Il ne fait aucun doute que le Spyder RT soit une monture de tourisme. À l’arrière du roadster se trouvent un coffre de rangement supérieur et deux valises latérales, aucun de ces éléments n’étant détachable. Ceux-ci sont tous accessibles au moyen d’une poignée centrale située à l’arrière qui permet d’ouvrir chacun individuellement et sont verrouillables à l’aide de la clé de contact. Les couvercles sont bien ajustés et des entretoises à gaz assurent l’étanchéité des couvercles des valises latérales. Il y a également un espace à bagages à l’avant devant les phares. Le coffre à bagages comporte une doublure et une lumière et est offerte en équipement standard sur le modèle haut de gamme et devient optionnelle sur les autres modèles. Il y a même un petit coffre à gants de taille pratique tout juste devant le siège. Même si nous n’avons eu que du beau temps jusqu’ici, la solidité du coupe-froid est suffisamment convaincante pour que je puisse espérer que le contenu des valises restera bien au sec.

Le constructeur affirme (et nous n’avons aucune raison de remettre en question ses affirmations) que la remorque offerte en option est la seule dans l’industrie qui ait été conçue expressément pour un véhicule particulier. Elle ajoute un impressionnant espace de rangement supplémentaire de 622 litres.
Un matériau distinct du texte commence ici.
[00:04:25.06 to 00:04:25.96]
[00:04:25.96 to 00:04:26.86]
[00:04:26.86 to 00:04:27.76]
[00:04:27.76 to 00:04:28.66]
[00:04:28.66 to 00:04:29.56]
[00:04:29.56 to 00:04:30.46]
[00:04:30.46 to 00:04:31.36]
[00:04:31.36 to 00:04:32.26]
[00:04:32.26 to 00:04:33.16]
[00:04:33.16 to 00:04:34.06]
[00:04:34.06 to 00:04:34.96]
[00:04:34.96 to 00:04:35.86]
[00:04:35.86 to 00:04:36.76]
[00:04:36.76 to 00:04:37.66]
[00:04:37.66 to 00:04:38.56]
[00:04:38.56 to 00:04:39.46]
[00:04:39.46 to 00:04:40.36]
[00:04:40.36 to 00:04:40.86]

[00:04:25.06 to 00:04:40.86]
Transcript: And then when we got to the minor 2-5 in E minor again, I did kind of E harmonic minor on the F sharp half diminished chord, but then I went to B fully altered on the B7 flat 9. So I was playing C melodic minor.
Tous les Spyder RT ont le filage nécessaire pour attacher la remorque, et le VSS est calibré pour compenser cette charge additionnelle. Le profil de la remorque s’agence au train arrière du RT, et les deux partagent les mêmes feux arrière. La couleur de la remorque, qui se détaille 5 490 $, est agencée à celle du RT et son prix inclut l’attache.

Le Spyder RT n’est toutefois pas exempt de défaut. Le guidon gauche ne comporte pas moins de douze boutons et c’est sans compter les boutons d’embrayage de la boîte de vitesse semi-automatique... C’est beaucoup, mais peut-être qu’après plus de deux jours en selle, leur utilisation devient intuitive.
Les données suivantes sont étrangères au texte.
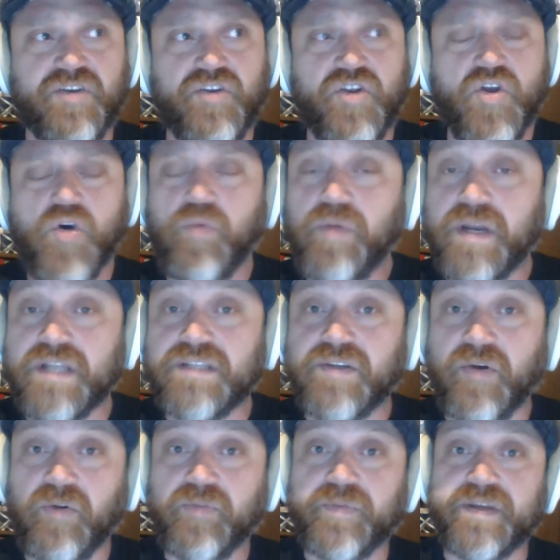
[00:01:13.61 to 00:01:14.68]
nobody
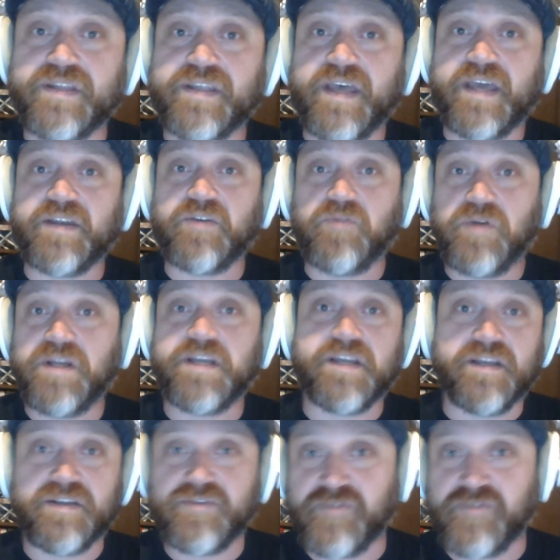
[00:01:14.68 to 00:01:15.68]
told me that quitting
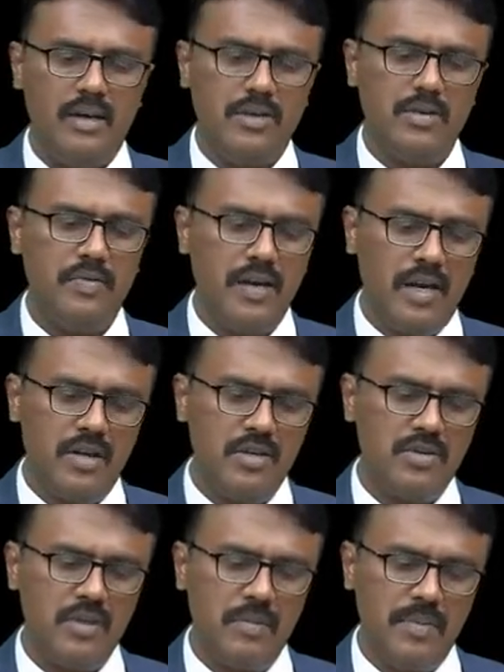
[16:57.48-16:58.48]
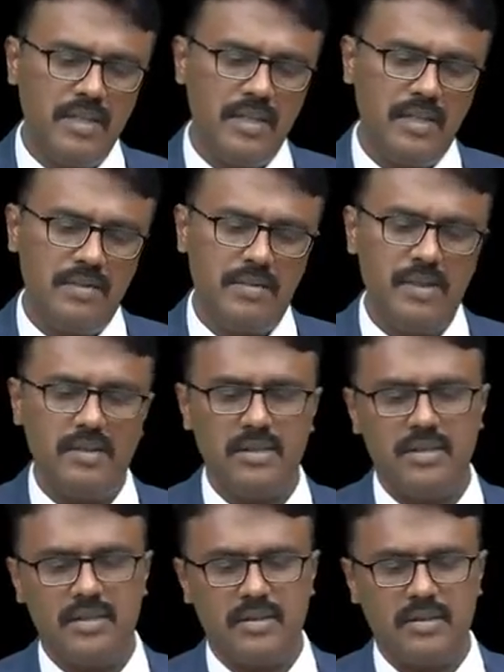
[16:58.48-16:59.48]
So we understood the basic
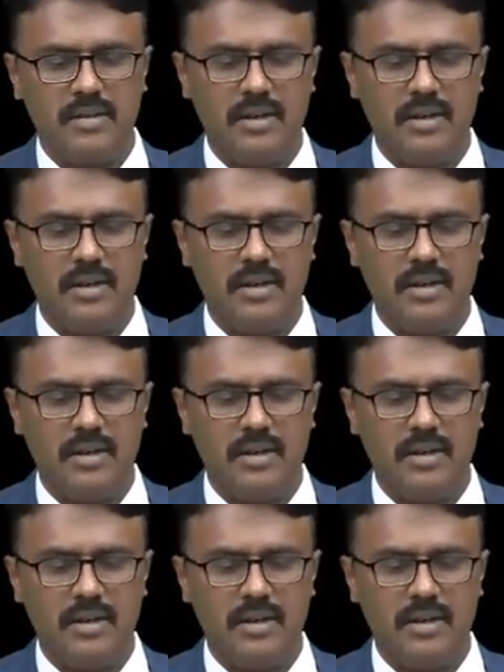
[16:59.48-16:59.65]
differences.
Étant donné que nous testons des modèles de présérie, il y a quelques problèmes connus. Les clignotants fonctionnent de façon intermittente, mais ce problème a été soumis aux fournisseurs, nous assure-t-on. Le ressort de rappel beaucoup trop leste de l’accélérateur sera resserré sur les modèles de série, et l’écran ACL s’affichera plus rapidement au démarrage.
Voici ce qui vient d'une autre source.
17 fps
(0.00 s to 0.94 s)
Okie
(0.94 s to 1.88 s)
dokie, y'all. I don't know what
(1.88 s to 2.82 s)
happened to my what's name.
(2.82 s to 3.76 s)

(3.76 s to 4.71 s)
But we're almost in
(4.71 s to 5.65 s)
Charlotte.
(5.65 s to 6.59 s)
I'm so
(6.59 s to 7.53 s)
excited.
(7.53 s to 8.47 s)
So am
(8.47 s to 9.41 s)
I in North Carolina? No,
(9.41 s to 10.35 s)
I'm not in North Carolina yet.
Le Spyder RT se décline en trois versions. Le prix du modèle RT de base est de 24 499 $, et le système audio et les différents accessoires font grimper la note à 26 499 $, tandis que le modèle haut de gamme RT-S avec ses phares antibrouillard, ses haut-parleurs supplémentaires, son éclairage à DEL et ses accessoires de voyage se détaille 28 499 $.

Bien que le Spyder RS ne soit pas une moto, il communique les mêmes sensations de « vent sur le visage » qu’un deux roues, mais d’une façon qui en fait une monture acceptable pour ceux qui appréhendent l’instabilité d’une moto à basse vitesse. D’un point de vue moins flatteur, on peut dire qu’il s’agit d’un véhicule dépourvu de toute protection contre les intempéries, plus large qu’une voiture Smart. Seul l’avenir nous confirmera avec certitude si le Spyder se veut la nouvelle tendance dans l’industrie ou s’il s’agit simplement d’une anomalie intéressante.